Curiosità: perché nel tuo libro La scienza di Guerre Stellari sostieni che la corsa allo spazio l’abbiano vinta i russi e non gli americani?
Gli americani hanno fatto per primi soltanto due cose: mandare degli esseri viventi nello spazio – nel 1947, dei moscerini della frutta – con un razzo già pronto costruito dai nazisti; mandare un essere umano sulla luna. Tutto il resto – il primo animale in orbita, il primo animale tornato vivo dall’orbita, il primo essere umano nello spazio e in orbita, il primo viaggio in due persone, il primo viaggio in tre persone eccetera eccetera, è dei russi.
Quindi i russi hanno perso non la sfida più importante, ma quella più notiziabile.
Il capo del loro programma, l’ingegnere Sergej Korolëv – genio assoluto grazie al quale i russi avevano battuto gli americani sotto ogni punto di vista – nel 1967 morì di tumore. I russi all’epoca avevano un pessimo sistema di gestione, la corruzione dilagava, il lavoro era assai frammentato: finché c’era Korolëv le cose funzionavano, ma quando venne a mancare ci fu un vero e proprio collasso. Nessuno riuscì a ultimare il razzo potentissimo – l’equivalente del Saturn V statunitense – che avrebbe portato l’uomo sulla luna: i quattro tentativi di lancio avvenuti tra il 1967 e il 1968 fallirono miseramente, e così i russi rinunciarono all’allunaggio. Non si può dire che la corsa allo spazio sia stata vinta dagli americani, a meno che non si dica che la corsa allo spazio aveva come unico, grande obiettivo l’allunaggio umano. Qualsiasi altra conquista spaziale, però, resta dei russi: per me un gol vale uno, non è che per l’ultimo siano previsti più punti.
Una storia che sarebbe la sceneggiatura perfetta per un film o una serie tv.

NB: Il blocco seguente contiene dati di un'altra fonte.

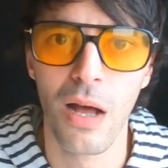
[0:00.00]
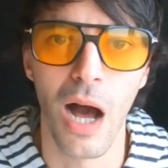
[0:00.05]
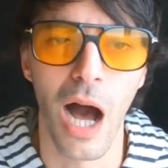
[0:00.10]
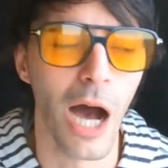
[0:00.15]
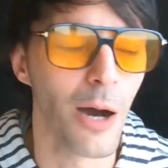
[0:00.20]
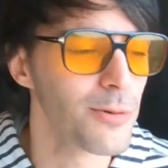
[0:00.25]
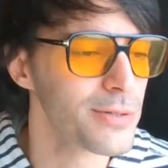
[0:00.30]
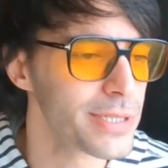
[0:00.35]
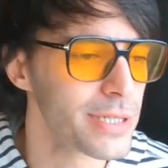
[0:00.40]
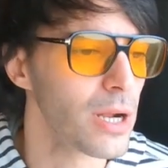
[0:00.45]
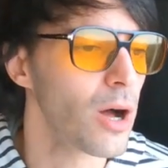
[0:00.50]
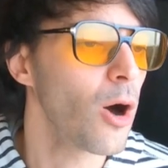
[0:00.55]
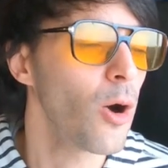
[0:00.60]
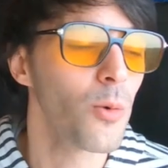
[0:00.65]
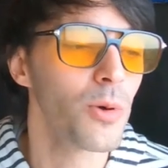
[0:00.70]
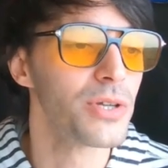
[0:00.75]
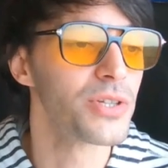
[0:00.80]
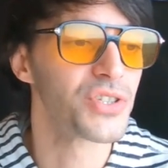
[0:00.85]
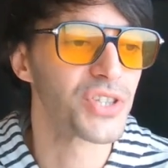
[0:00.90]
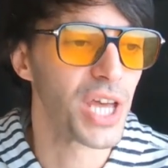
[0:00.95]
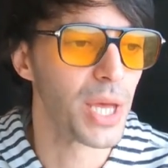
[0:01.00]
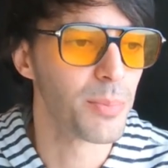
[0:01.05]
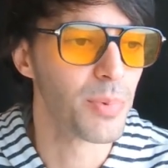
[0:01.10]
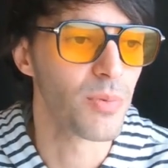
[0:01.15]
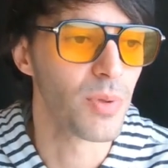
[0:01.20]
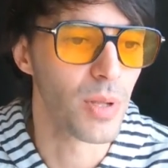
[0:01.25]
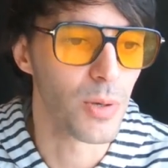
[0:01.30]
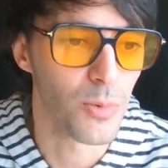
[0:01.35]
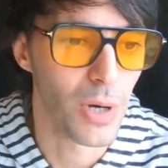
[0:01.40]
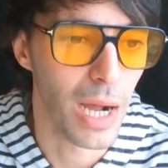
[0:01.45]
I wasn't always
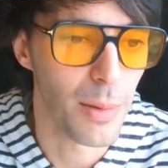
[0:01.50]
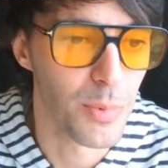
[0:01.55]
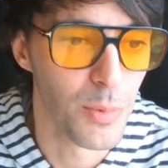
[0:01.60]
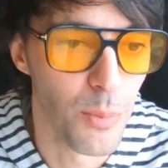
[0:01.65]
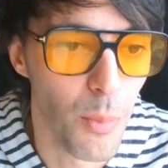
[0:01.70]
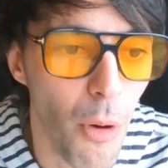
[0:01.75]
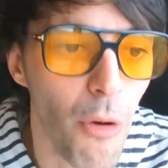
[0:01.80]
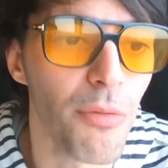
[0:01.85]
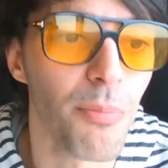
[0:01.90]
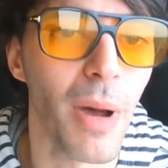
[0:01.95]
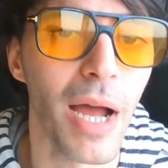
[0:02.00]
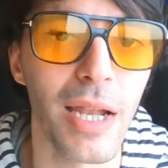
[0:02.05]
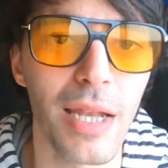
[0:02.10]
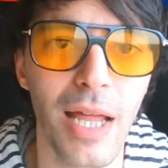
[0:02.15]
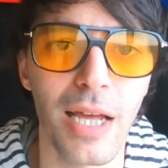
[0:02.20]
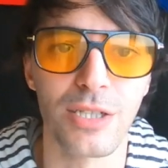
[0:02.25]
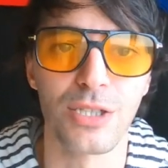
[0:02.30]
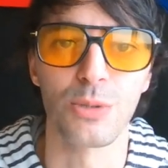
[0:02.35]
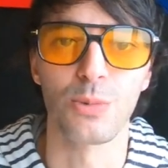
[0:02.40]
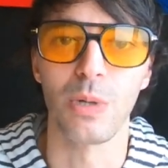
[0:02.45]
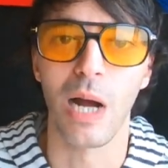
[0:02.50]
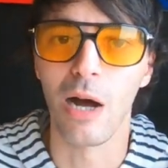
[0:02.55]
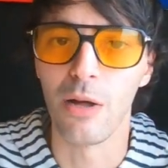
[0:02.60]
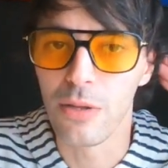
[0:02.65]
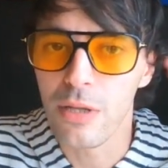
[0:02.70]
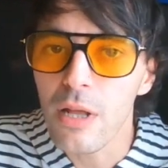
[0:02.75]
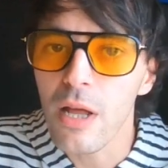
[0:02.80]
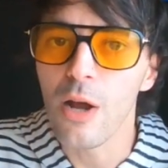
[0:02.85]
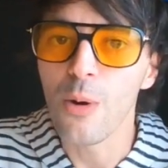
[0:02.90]
capable of wrapping both my legs around.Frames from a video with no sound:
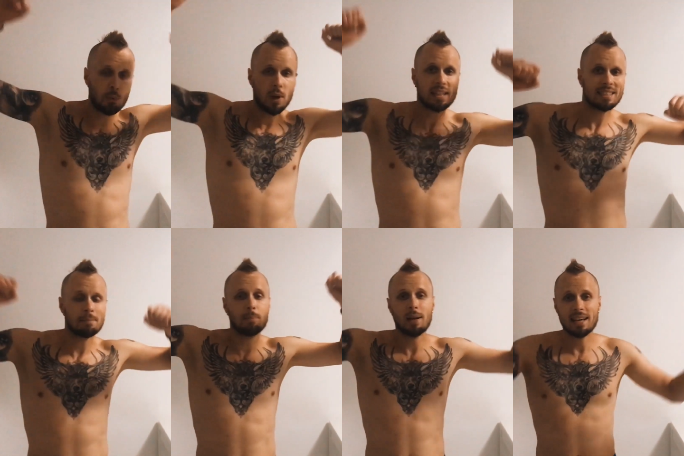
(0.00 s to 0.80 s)

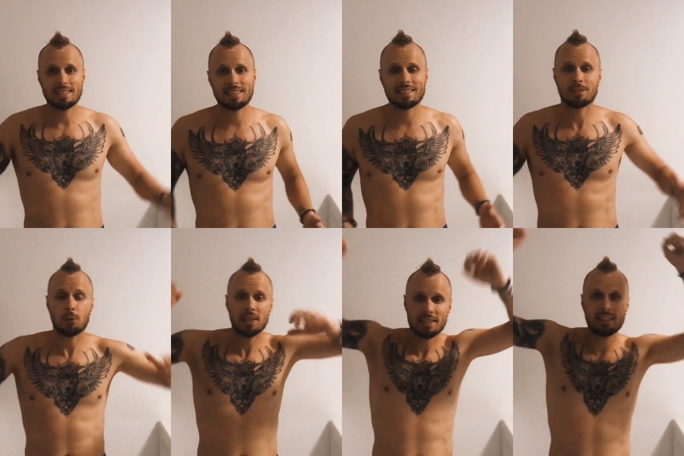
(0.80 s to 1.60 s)
crazy places,
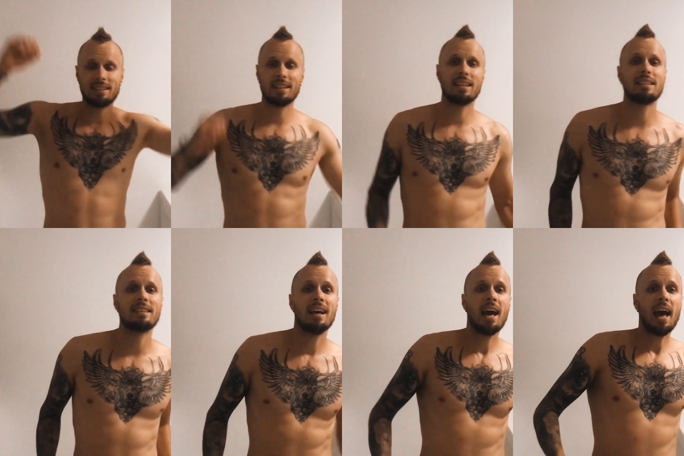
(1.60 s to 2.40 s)
crazy things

Io per ora ci ho fatto un podcast su Audible con Adrian Fartade: s’intitola VS – Verso lo spazio, sono sedici puntate da un’oretta circa ciascuna, in cui raccontiamo tutta la corsa allo spazio.
E meno male che mi dà questa dritta per liberarlo dopo quasi un’ora trascorsa al telefono: fosse stato lui il mio professore di fisica al liceo, probabilmente avrei potuto ambire a un dignitosissimo sei.